== Exercise description ==
What is needed is an exact transcription of every entry below, with the pictures left out.

Saved data entries
━━━━━━━━━━

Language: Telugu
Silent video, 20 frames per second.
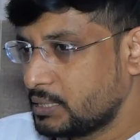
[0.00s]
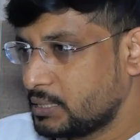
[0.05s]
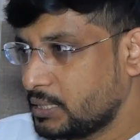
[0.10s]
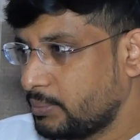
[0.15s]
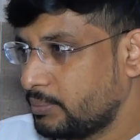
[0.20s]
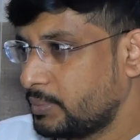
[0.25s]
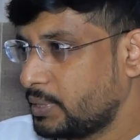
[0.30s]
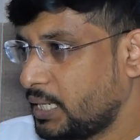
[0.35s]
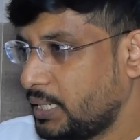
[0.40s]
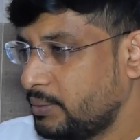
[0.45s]

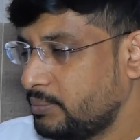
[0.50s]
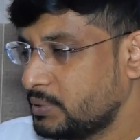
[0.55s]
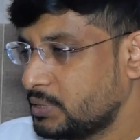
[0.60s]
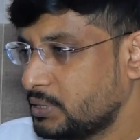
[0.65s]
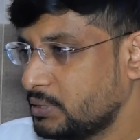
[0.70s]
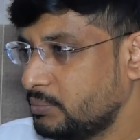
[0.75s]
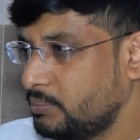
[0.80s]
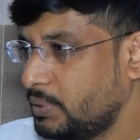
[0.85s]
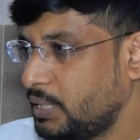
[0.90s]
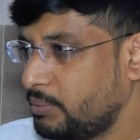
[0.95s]
సమ్
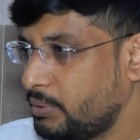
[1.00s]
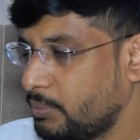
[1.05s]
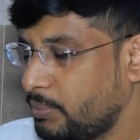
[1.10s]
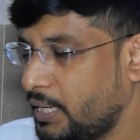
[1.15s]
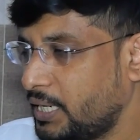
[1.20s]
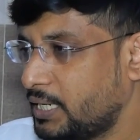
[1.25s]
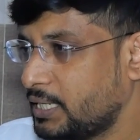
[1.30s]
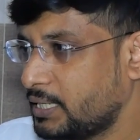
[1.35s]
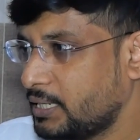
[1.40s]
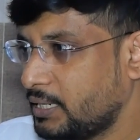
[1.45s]
టైమ్స్ బేబీ
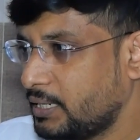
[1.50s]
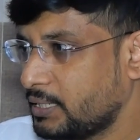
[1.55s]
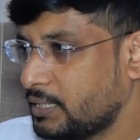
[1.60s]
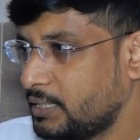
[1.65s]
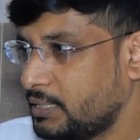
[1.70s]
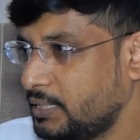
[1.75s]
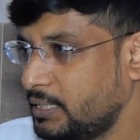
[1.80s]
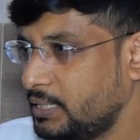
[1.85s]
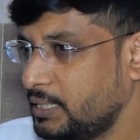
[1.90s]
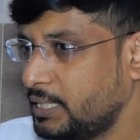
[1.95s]
బయటికి
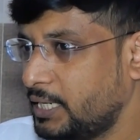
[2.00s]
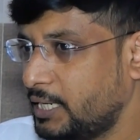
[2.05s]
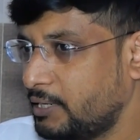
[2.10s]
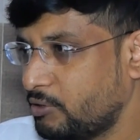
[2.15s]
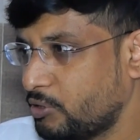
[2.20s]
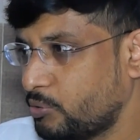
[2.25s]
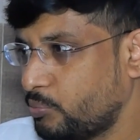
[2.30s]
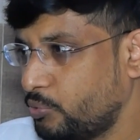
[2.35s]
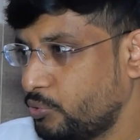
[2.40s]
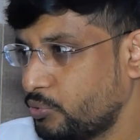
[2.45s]
రాగానే
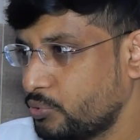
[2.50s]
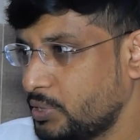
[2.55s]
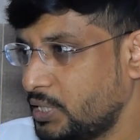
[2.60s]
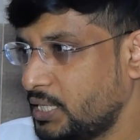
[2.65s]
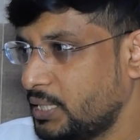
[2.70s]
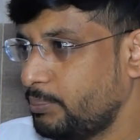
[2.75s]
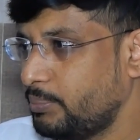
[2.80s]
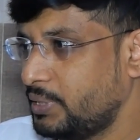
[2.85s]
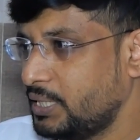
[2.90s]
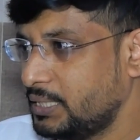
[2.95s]
ఏడవకపోవచ్చు
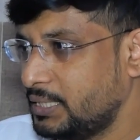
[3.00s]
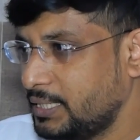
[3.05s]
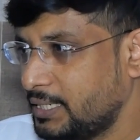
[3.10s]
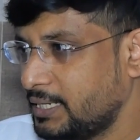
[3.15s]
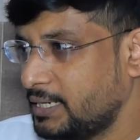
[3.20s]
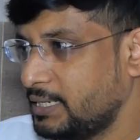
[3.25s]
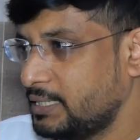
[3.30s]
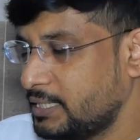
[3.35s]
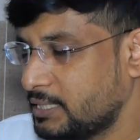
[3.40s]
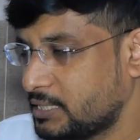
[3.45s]
అంటే
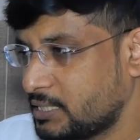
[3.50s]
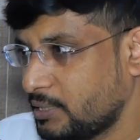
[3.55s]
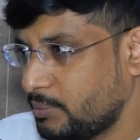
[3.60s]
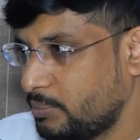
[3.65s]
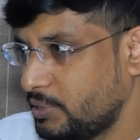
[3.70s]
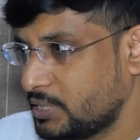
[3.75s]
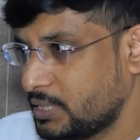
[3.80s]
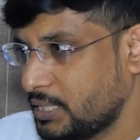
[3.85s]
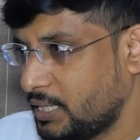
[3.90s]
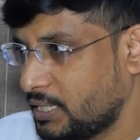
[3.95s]
బ్రీతింగ్ అనేది ఎస్టాబ్లిష్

━━━━━━━━━━

== Solved problem ==
Language: Telugu
Silent video, 20 frames per second.
[0.00s]
[0.05s]
[0.10s]
[0.15s]
[0.20s]
[0.25s]
[0.30s]
[0.35s]
[0.40s]
[0.45s]

[0.50s]
[0.55s]
[0.60s]
[0.65s]
[0.70s]
[0.75s]
[0.80s]
[0.85s]
[0.90s]
[0.95s]
సమ్
[1.00s]
[1.05s]
[1.10s]
[1.15s]
[1.20s]
[1.25s]
[1.30s]
[1.35s]
[1.40s]
[1.45s]
టైమ్స్ బేబీ
[1.50s]
[1.55s]
[1.60s]
[1.65s]
[1.70s]
[1.75s]
[1.80s]
[1.85s]
[1.90s]
[1.95s]
బయటికి
[2.00s]
[2.05s]
[2.10s]
[2.15s]
[2.20s]
[2.25s]
[2.30s]
[2.35s]
[2.40s]
[2.45s]
రాగానే
[2.50s]
[2.55s]
[2.60s]
[2.65s]
[2.70s]
[2.75s]
[2.80s]
[2.85s]
[2.90s]
[2.95s]
ఏడవకపోవచ్చు
[3.00s]
[3.05s]
[3.10s]
[3.15s]
[3.20s]
[3.25s]
[3.30s]
[3.35s]
[3.40s]
[3.45s]
అంటే
[3.50s]
[3.55s]
[3.60s]
[3.65s]
[3.70s]
[3.75s]
[3.80s]
[3.85s]
[3.90s]
[3.95s]
బ్రీతింగ్ అనేది ఎస్టాబ్లిష్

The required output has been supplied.